01:47:44   I'm keeping track of when are things going to be posted and what's going on in the world.

01:47:52   So having a rough sense of, like, you know, when do I think the next video is going to

01:47:58   go up and, you know, when is a Cortex episode going to go up or what else is going on in

01:48:04   my life around those times or like what holiday is it or all these kinds of things.

01:48:09   So I do have a sort of broad posting/planning kind of schedule, but obviously because of

01:48:17   the way I work.

01:48:19   None of those things are certain, but it's still useful to be able to try to keep things

01:48:23   from overlapping too much or just being aware of, "Oh, there's a big event that's planned

01:48:28   for this week.

01:48:29   That's probably not a time where you can even conceive that you're going to post something."

01:48:33   So that's the other way that I use a calendar.

01:48:36   From a calendar tool perspective, I'm all about Fantastical.

01:48:40   Is there any other tool that's useful if you have an even moderately complicated calendaring

01:48:45   system?

01:48:46   No.

01:48:47   the one true calendar app and that's the one I use too, for sure.

01:48:50   I'm a big, big fan of it. They have all of the features that I'm looking for.

01:48:54   I've really been happy with their newest version, like with the new iPad app and stuff.

01:49:00   Oh, it's great. It's so good.

01:49:02   It's really, really very good. And it works wonderfully with the Trackpad support.

01:49:06   I think it's wonderful. I'm very, very happy.

01:49:09   Yeah. I mean, there's nothing else to even discuss like, Fantastic Cal or GTFO.

01:49:14   Don't you use Apple Calendar for some stuff though? Or have you changed that? I know that you were using it.

01:49:19   The only reason I used to use Apple Calendar is because Fantastic Al didn't support the groups

01:49:23   on iOS, right? Like the calendar groups where you can switch back and forth.
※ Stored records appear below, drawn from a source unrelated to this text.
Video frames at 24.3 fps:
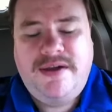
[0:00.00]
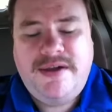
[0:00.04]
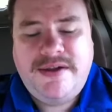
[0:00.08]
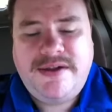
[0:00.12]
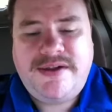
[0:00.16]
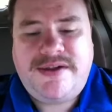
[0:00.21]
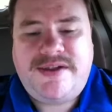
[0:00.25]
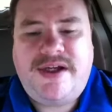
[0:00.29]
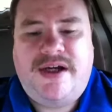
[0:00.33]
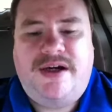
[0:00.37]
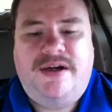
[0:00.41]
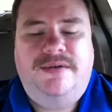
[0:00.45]

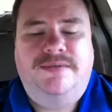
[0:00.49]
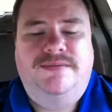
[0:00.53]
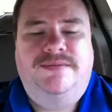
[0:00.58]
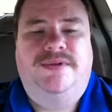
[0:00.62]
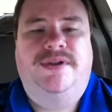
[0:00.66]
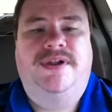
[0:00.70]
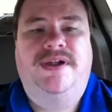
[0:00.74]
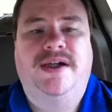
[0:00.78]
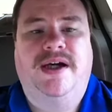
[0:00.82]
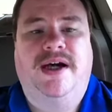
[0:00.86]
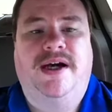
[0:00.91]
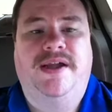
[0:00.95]
So
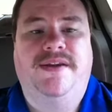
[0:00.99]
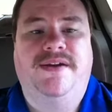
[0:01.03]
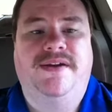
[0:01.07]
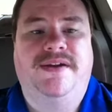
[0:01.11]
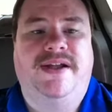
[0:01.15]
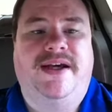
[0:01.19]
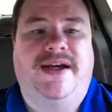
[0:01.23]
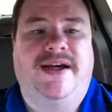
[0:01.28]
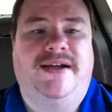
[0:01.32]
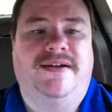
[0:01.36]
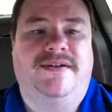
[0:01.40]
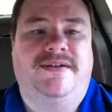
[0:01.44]
other than
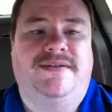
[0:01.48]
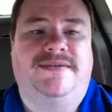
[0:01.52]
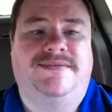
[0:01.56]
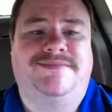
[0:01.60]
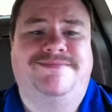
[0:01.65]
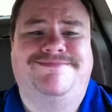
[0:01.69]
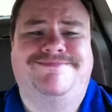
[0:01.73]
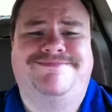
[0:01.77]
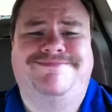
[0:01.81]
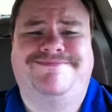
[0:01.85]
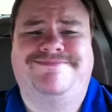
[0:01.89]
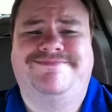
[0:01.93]
that,
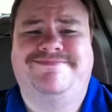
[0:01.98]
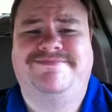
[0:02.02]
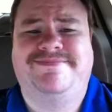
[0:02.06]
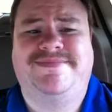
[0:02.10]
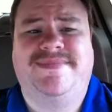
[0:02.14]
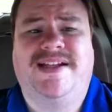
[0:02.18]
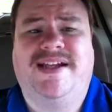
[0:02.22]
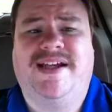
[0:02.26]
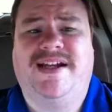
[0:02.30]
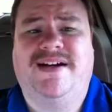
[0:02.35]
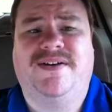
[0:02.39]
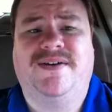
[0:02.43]

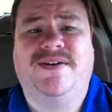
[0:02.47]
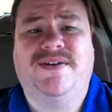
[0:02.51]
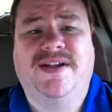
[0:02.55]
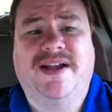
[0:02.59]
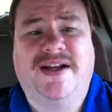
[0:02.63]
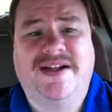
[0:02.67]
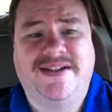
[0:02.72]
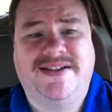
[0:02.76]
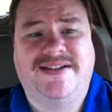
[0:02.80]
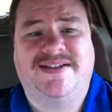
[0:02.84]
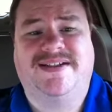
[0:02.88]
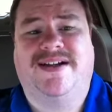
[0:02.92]
not a whole
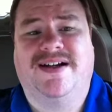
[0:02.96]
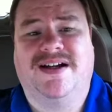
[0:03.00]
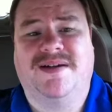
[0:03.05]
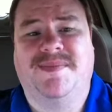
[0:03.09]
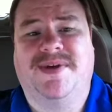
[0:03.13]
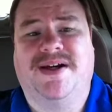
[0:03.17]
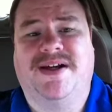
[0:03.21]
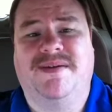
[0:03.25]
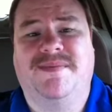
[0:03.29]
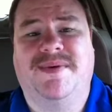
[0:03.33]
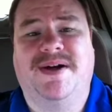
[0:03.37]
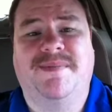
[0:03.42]
lot to talk
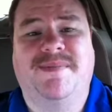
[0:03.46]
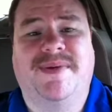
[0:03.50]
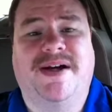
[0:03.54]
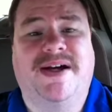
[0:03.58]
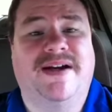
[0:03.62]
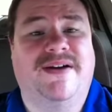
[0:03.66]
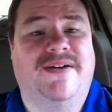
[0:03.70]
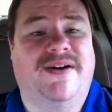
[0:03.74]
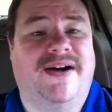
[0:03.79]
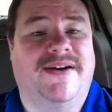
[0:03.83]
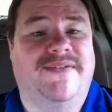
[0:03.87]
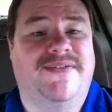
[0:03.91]
about
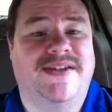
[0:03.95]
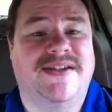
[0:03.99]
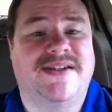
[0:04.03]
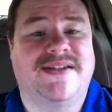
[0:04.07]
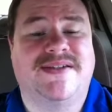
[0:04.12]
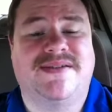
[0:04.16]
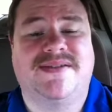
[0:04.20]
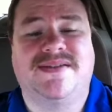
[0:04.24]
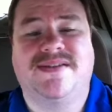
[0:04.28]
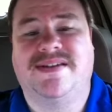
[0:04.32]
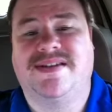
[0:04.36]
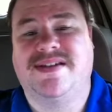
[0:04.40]
Minecraft
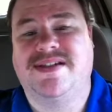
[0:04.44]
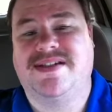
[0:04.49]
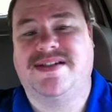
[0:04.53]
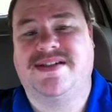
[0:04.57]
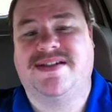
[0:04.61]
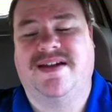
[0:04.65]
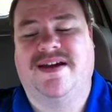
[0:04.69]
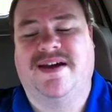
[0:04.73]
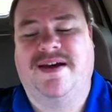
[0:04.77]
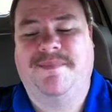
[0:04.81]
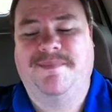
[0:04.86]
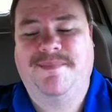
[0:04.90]
this
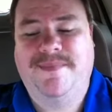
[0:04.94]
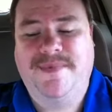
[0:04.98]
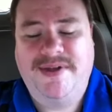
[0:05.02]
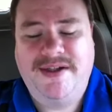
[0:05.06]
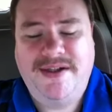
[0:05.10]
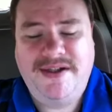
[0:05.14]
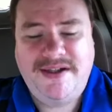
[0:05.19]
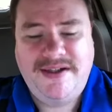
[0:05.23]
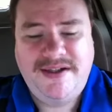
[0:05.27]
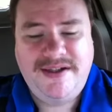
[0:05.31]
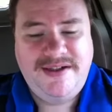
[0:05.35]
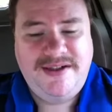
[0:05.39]
time.
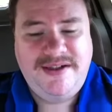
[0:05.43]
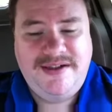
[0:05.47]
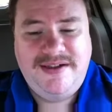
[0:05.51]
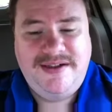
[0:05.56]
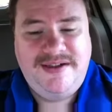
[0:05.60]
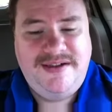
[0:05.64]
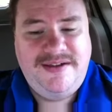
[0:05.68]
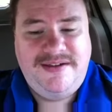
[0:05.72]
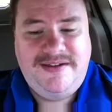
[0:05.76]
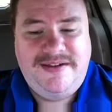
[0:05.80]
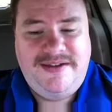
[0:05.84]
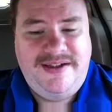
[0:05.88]

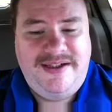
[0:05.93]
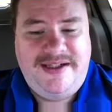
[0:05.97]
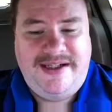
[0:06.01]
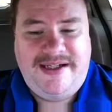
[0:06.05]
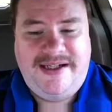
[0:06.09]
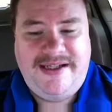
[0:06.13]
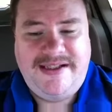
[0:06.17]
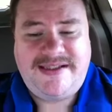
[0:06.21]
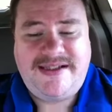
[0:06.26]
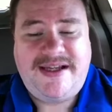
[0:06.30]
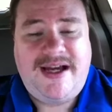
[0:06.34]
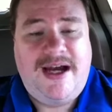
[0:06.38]

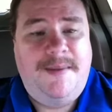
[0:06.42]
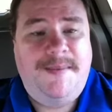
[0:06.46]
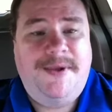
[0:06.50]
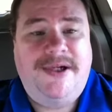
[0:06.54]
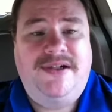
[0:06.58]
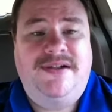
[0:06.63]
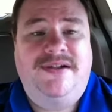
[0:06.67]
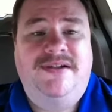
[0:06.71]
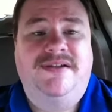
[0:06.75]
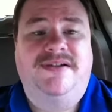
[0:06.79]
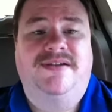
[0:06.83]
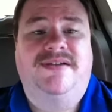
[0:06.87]
It's
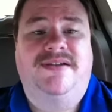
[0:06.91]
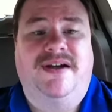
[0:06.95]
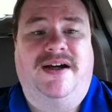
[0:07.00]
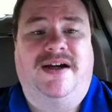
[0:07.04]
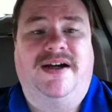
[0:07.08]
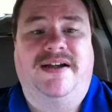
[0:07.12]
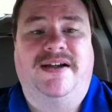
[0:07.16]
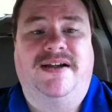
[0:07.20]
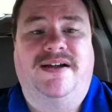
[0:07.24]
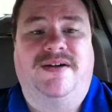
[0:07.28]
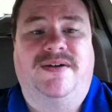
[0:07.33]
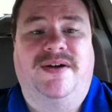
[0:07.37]
coming.
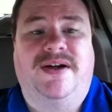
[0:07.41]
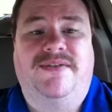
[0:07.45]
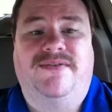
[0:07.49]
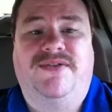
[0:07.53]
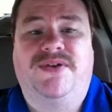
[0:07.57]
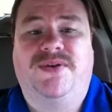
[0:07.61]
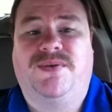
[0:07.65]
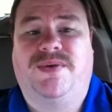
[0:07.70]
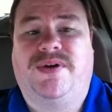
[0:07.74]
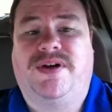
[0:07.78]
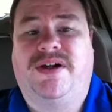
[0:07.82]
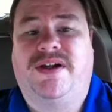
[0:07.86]
I know
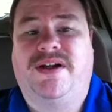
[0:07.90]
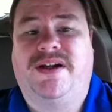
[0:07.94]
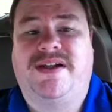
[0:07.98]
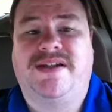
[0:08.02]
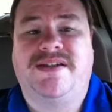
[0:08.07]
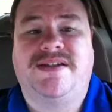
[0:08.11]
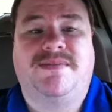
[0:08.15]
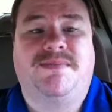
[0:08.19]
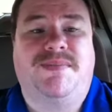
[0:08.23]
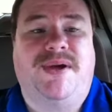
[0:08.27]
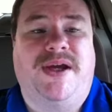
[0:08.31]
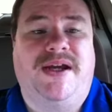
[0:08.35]
everyone
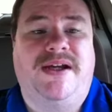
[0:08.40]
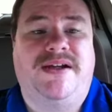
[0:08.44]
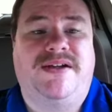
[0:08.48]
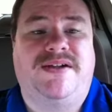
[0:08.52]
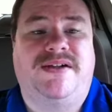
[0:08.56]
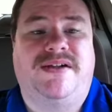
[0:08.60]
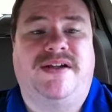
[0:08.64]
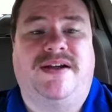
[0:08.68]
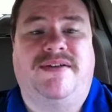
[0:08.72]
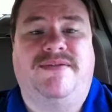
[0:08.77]
is impatient.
And so I used Apple

01:49:29   Calendar, I set it a particular way to be an alternate group that I could quickly look at.

01:49:34   But now that Fantastic Al has the calendar groups that you can toggle on and off on iOS, like I have

01:49:39   no need for Apple calendar.

01:49:41   Goodbye, I'll never see you again.

01:49:44   - Oh, so that was, I guess, Productivity 101, right?

01:49:47   Like, we're done now, that's all of it?

01:49:48   Everyone can go ahead, just go be productive now.

01:49:51   We've given you everything we know.

01:49:52   - It feels like we did a lot of it.

01:49:55   - I think so, like, I feel like we have given

01:49:58   the complete overview that I wanted to.

01:50:00   On our next episode, we're gonna move some of this stuff

01:50:03   forward a little bit, and also relate it to a video

01:50:06   that you just produced called Spaceship You,

01:50:10   which is really excellent.

01:50:12   If you haven't seen this video yet,

01:50:14   you should before the next episode.

01:50:16   But I wanna kinda talk a little bit more

01:50:18   about that idea in general.

01:50:20   And it's also kind of like relating

01:50:21   to just working from home again,

01:50:24   as like, going back to that.

01:50:26   So I think there's some really interesting themes in there

01:50:29   that I wanna explore,

01:50:30   and also check in on how we're both doing.